柔道男子66キロ級で五輪2連覇の阿部一二三(パーク24)は、最後まで〝真っ向勝負〟を貫いた。
無差別級で争われる全日本選手権(29日、東京・日本武道館)の2回戦では、100キロ超級の鈴木太陽(日本製鉄)と対戦。序盤は阿部ペースで試合を進めるも、4分7秒に大内返しで一本負けを喫した。初戦は81キロ級の佐藤佑治郎(山形県警)に背負い投げで一本勝ちを収めたが、登録体重120キロの大柄な選手には及ばなかった。
5階級上の鈴木と死闘を繰り広げた阿部は「自分の柔道、攻めの姿勢で試合ができたので悔いはない」と晴れやかな表情で試合を回想。多くの子供たちが阿部に声援を送る中での戦いについては「シンプルに柔道が楽しいと思ってほしいし、僕も正直小さい頃は大きい選手に勝てなくて悩んでいた。でも、こうやって僕が重量級と戦う姿を見て、軽量級でも重量級と戦えるんだ、勝てるんだと思ってもらえたらすごくうれしい」と神妙に語った。
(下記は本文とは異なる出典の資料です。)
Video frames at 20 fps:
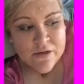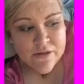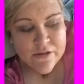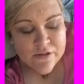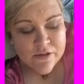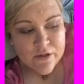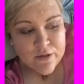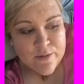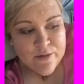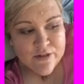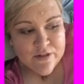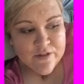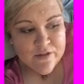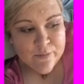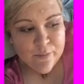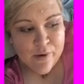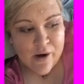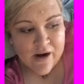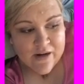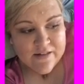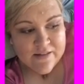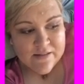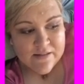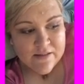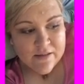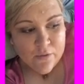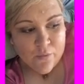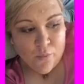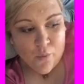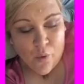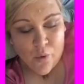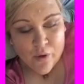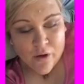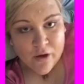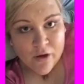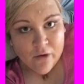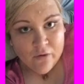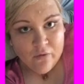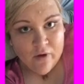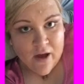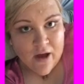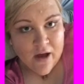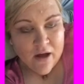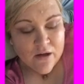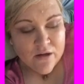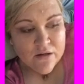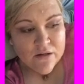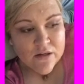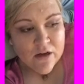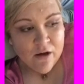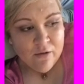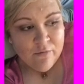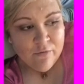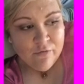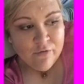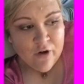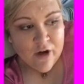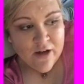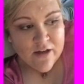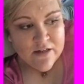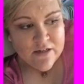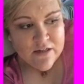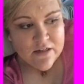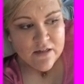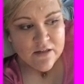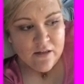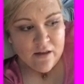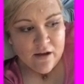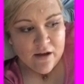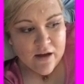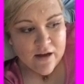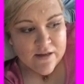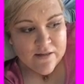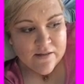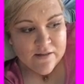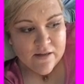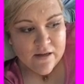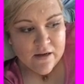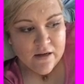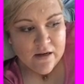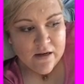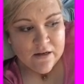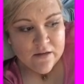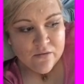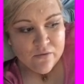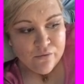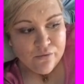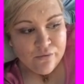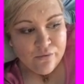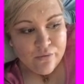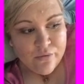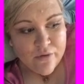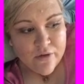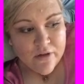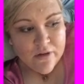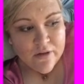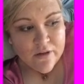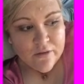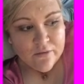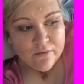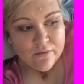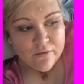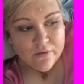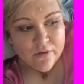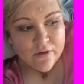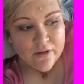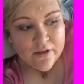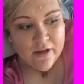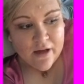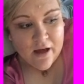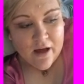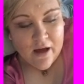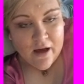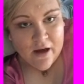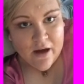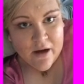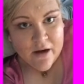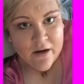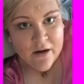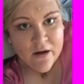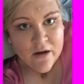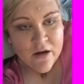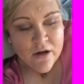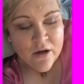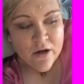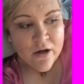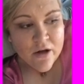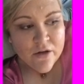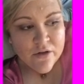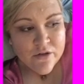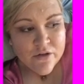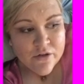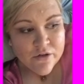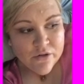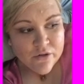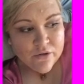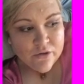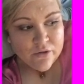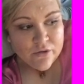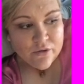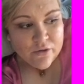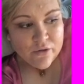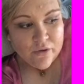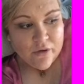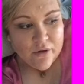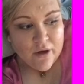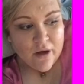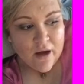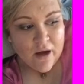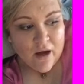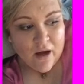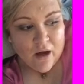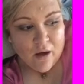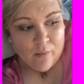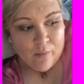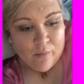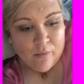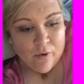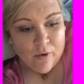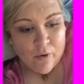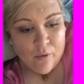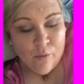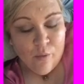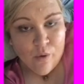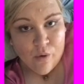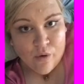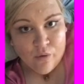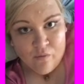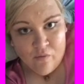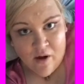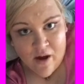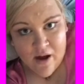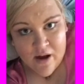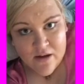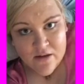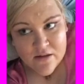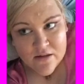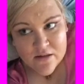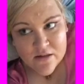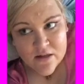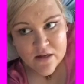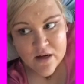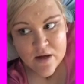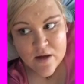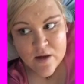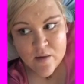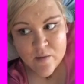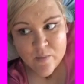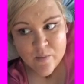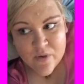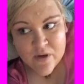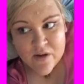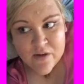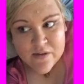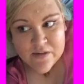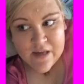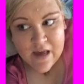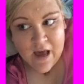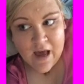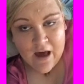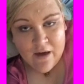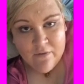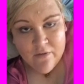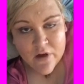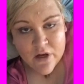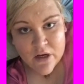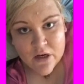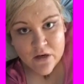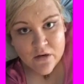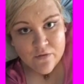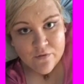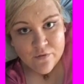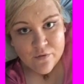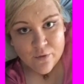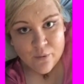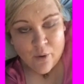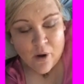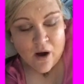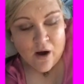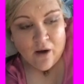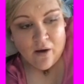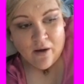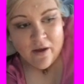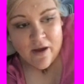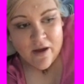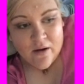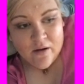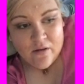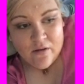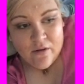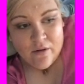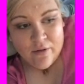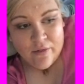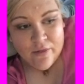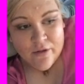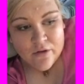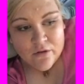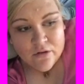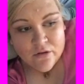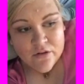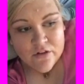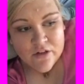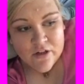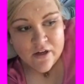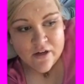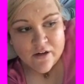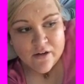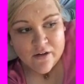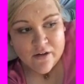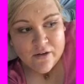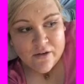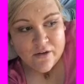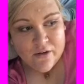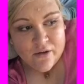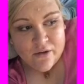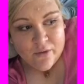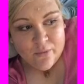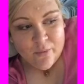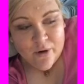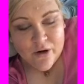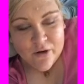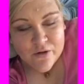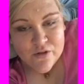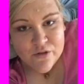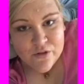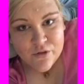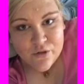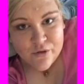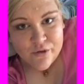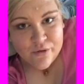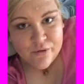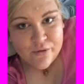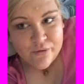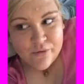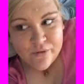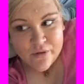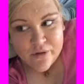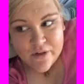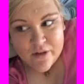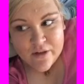So I'm just practicing walking around. I'm finding, like I said, it really, really hard to walk around because I haven't for a while. And the doctor went onto Google.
この試合は終盤に旗判定も頭をよぎったというが「自分らしくないなと思った」とひるまなかった。「1回戦もそうだが、投げに行く。昨日から投げに行くつもりだった。重量級と対戦したら投げるか、投げられるかとなるのはわかっていた。それでもやっぱり投げに行きたいという思いが強かったので、最後は正面からぶつかれてよかった」と振り返った。
日本一決定戦は2回戦で幕を閉じたが、6月には世界選手権(ハンガリー・ブダペスト)を控えている。「自分らしい柔道でしっかり優勝する。優勝して、3年後のロサンゼルス五輪につなげることを意識したい。もう戦いは始まっているので、しっかり内容も重視しつつ、圧倒的な力で優勝することを意識して、しっかり調整していきたい」と力を込めた。